→ **Given data**:
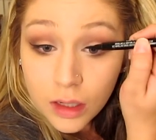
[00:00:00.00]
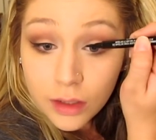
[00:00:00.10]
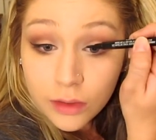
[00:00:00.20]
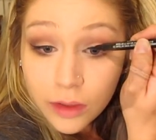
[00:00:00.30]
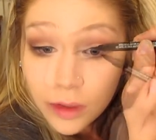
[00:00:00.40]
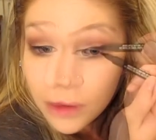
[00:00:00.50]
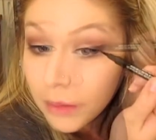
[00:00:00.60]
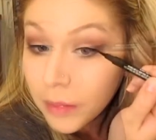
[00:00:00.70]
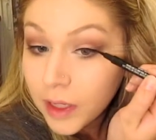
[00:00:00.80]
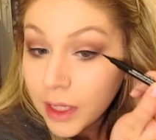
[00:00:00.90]
I don't know.
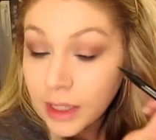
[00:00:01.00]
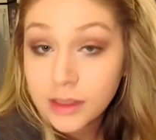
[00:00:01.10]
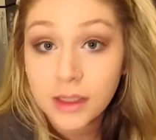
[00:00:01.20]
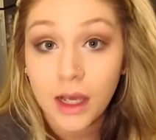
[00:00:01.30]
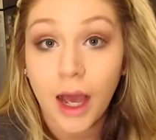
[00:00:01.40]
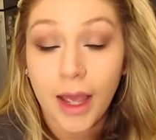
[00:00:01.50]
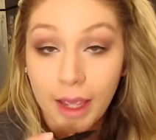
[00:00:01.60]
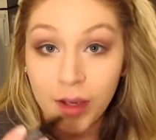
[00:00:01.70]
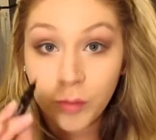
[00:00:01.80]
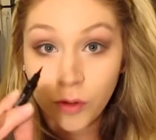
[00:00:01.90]
But yes, I
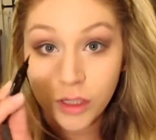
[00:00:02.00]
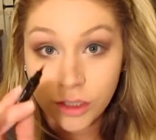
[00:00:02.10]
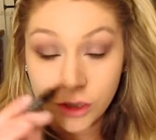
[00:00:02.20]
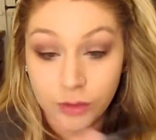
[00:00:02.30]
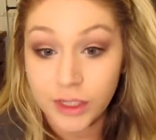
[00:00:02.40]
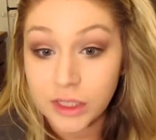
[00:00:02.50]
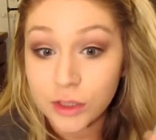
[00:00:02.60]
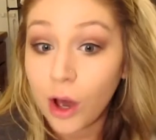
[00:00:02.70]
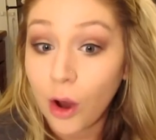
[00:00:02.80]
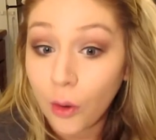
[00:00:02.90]
am going to do it.
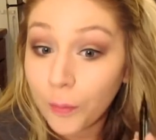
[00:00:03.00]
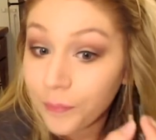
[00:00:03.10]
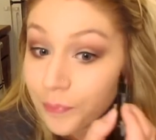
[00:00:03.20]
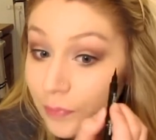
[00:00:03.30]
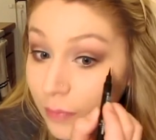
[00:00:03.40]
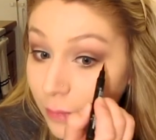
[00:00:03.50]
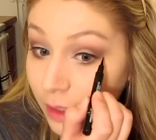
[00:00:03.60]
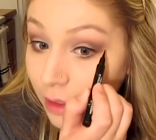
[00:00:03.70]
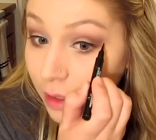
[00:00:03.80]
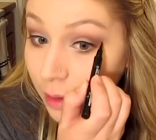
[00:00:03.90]
So
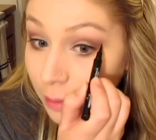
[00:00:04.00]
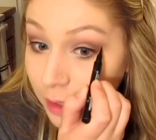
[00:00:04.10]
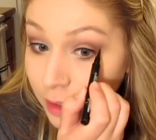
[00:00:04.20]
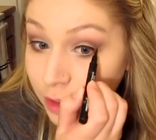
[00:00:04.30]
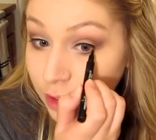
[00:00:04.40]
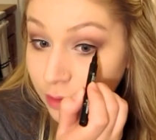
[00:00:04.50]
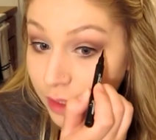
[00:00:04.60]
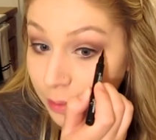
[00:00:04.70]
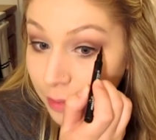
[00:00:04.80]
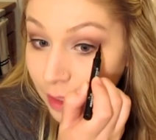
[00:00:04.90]
make sure you
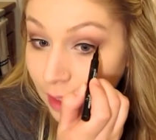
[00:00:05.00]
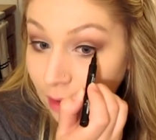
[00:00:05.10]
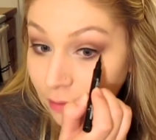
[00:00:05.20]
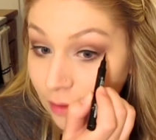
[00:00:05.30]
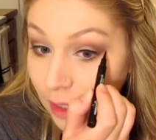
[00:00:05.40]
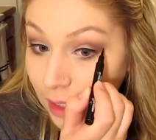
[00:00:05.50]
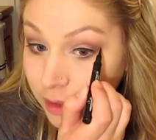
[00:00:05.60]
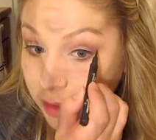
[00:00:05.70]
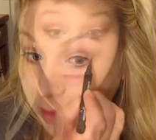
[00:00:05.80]
keep an eye out for that.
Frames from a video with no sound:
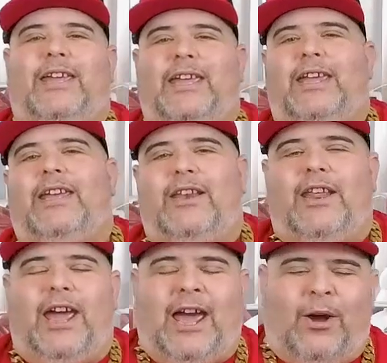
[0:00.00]
in
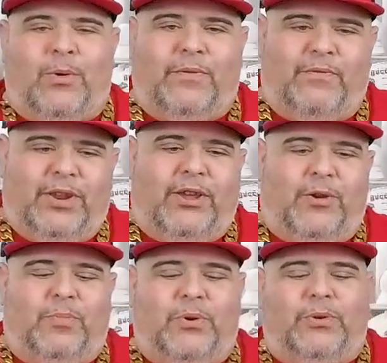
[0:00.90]
our video
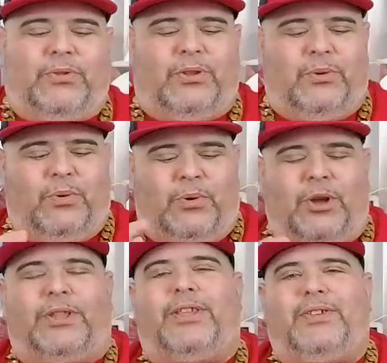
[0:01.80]
booth to
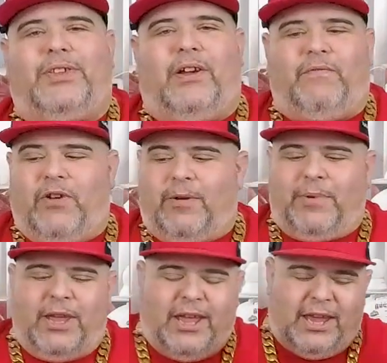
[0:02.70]
hook this stuff up
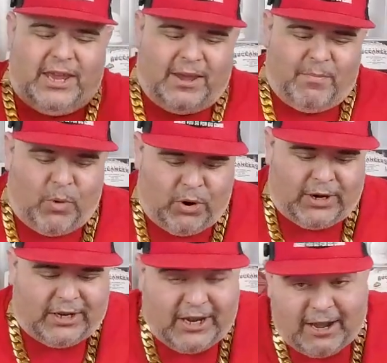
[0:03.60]
and get more
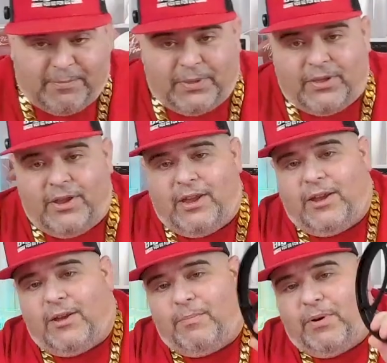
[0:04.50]
in depth.
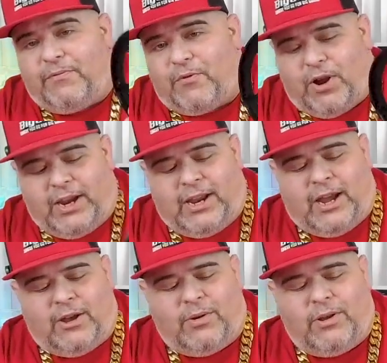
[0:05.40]
But for right
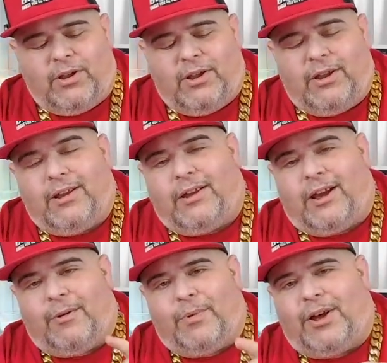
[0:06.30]
now,
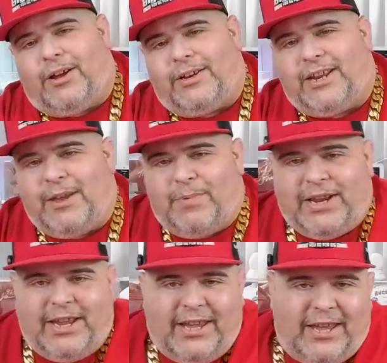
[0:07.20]
I'm day by
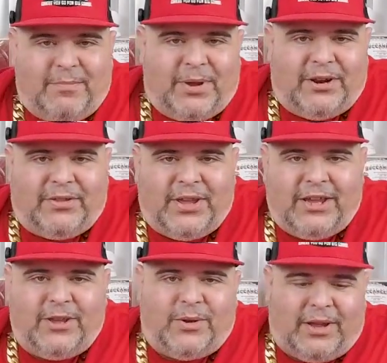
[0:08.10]
day getting better.
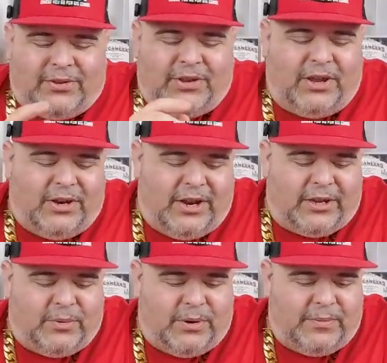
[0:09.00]
Thank you. I'll see you on the next one.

→ **Activity**:
The answer is those lines of the material above that run from the one containing "[00:00:02.50]" up to and including the one containing "[00:00:05.20]", restated exactly and without images.

→ **Written response**:
[00:00:02.50]
[00:00:02.60]
[00:00:02.70]
[00:00:02.80]
[00:00:02.90]
am going to do it.
[00:00:03.00]
[00:00:03.10]
[00:00:03.20]
[00:00:03.30]
[00:00:03.40]
[00:00:03.50]
[00:00:03.60]
[00:00:03.70]
[00:00:03.80]
[00:00:03.90]
So
[00:00:04.00]
[00:00:04.10]
[00:00:04.20]
[00:00:04.30]
[00:00:04.40]
[00:00:04.50]
[00:00:04.60]
[00:00:04.70]
[00:00:04.80]
[00:00:04.90]
make sure you
[00:00:05.00]
[00:00:05.10]
[00:00:05.20]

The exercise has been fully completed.